═════ Input data ═════

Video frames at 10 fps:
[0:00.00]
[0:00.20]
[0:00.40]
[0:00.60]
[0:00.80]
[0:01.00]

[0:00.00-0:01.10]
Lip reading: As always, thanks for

═════
═════ Input data ═════

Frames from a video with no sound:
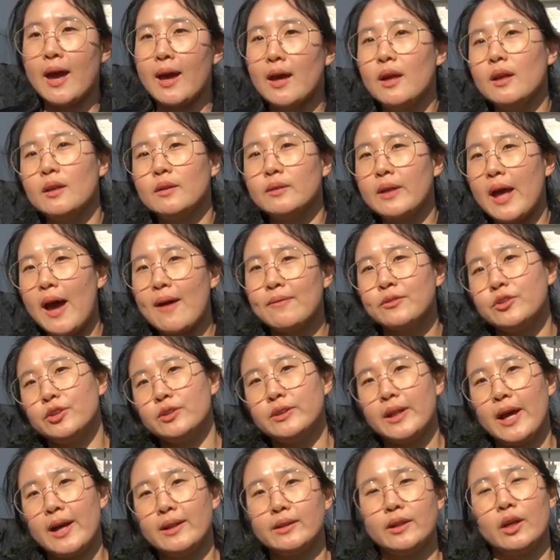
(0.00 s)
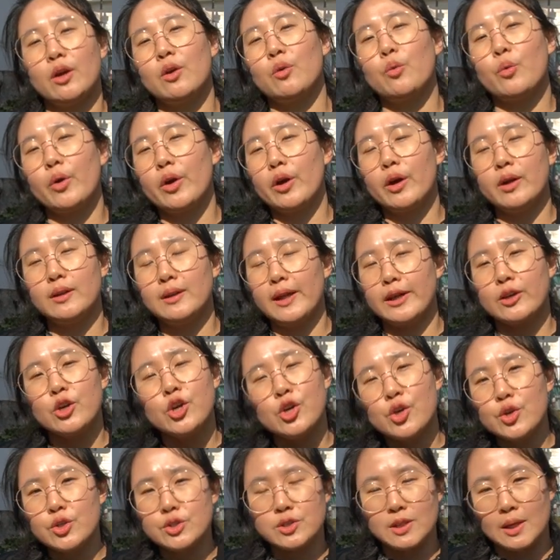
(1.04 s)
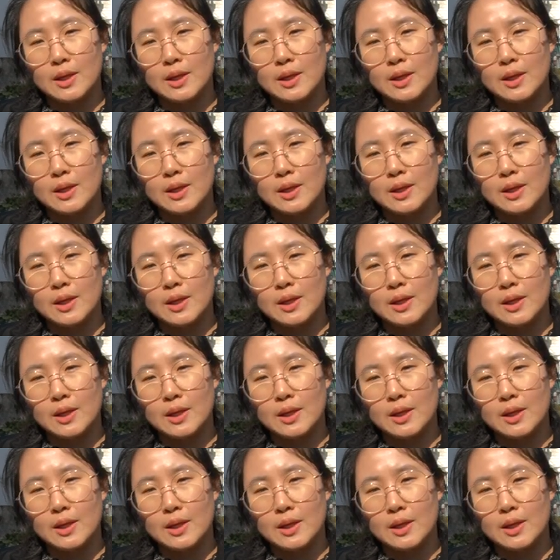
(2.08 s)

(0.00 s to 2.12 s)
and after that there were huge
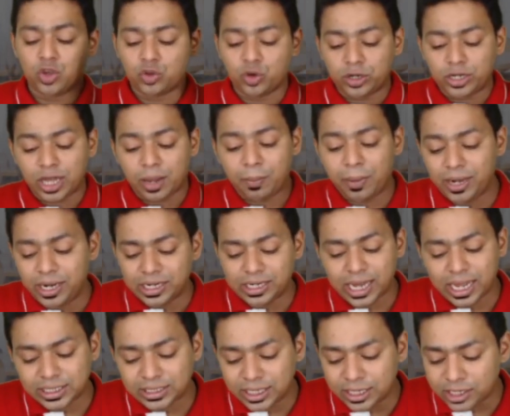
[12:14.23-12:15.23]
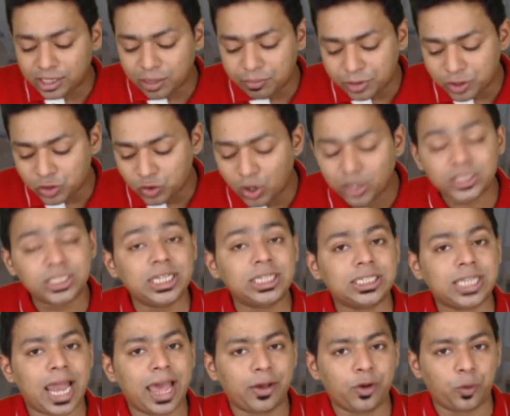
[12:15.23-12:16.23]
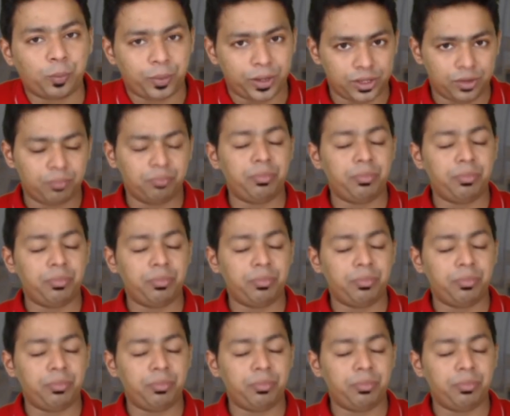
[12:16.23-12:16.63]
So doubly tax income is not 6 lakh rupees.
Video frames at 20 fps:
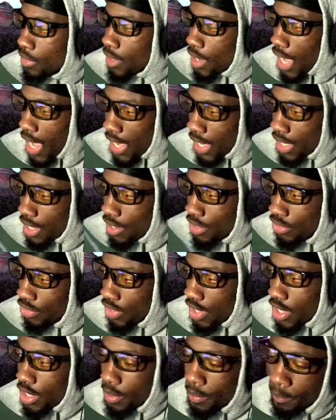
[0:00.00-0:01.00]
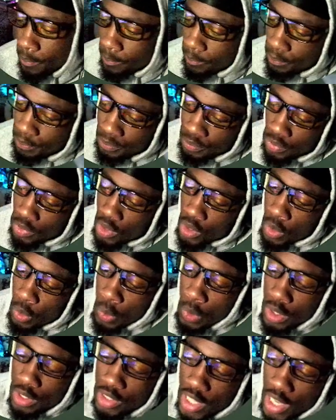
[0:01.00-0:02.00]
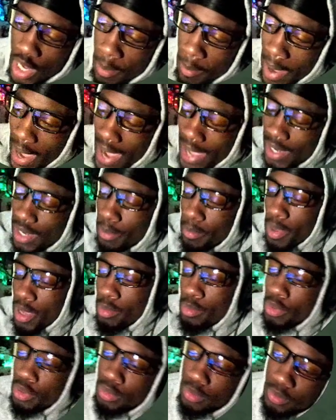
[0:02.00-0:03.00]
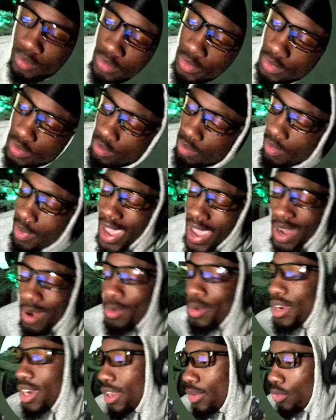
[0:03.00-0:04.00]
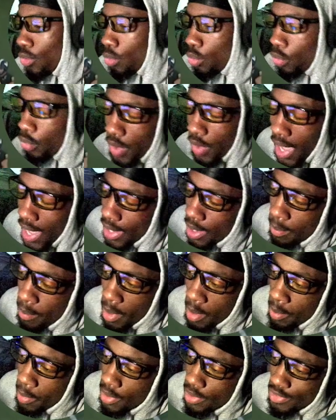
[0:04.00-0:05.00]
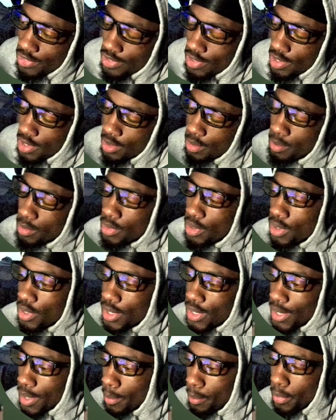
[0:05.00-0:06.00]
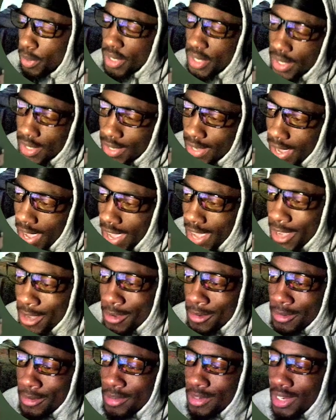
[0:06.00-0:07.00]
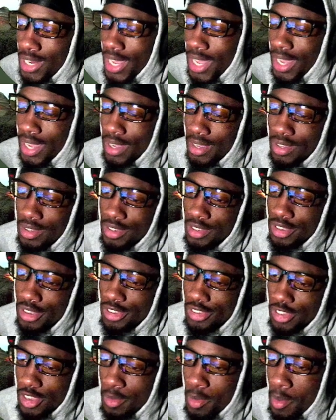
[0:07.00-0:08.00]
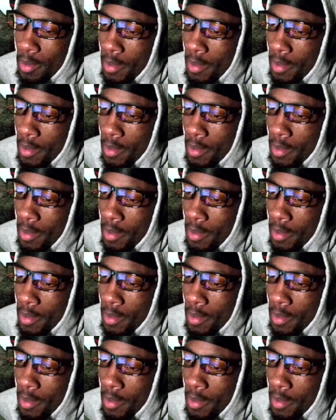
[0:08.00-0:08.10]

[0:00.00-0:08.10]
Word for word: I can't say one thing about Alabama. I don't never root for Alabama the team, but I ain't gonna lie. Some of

═════
═════ Input data ═════

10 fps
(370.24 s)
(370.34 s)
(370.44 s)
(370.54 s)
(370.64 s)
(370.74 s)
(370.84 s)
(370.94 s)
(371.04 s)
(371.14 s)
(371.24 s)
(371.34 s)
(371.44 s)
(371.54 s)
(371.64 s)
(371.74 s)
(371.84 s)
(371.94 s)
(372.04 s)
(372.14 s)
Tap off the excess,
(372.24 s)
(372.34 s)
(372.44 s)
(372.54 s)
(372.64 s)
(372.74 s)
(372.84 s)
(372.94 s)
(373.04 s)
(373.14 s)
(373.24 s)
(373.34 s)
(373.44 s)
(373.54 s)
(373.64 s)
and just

═════

Exercise brief
In the listing above, find the line containing "Video frames at 10" and the line containing "Lip reading: As always, thanks for". Output them and every line between, exactly, and nothing else.

Solution to this problem
Video frames at 10 fps:
[0:00.00]
[0:00.20]
[0:00.40]
[0:00.60]
[0:00.80]
[0:01.00]

[0:00.00-0:01.10]
Lip reading: As always, thanks for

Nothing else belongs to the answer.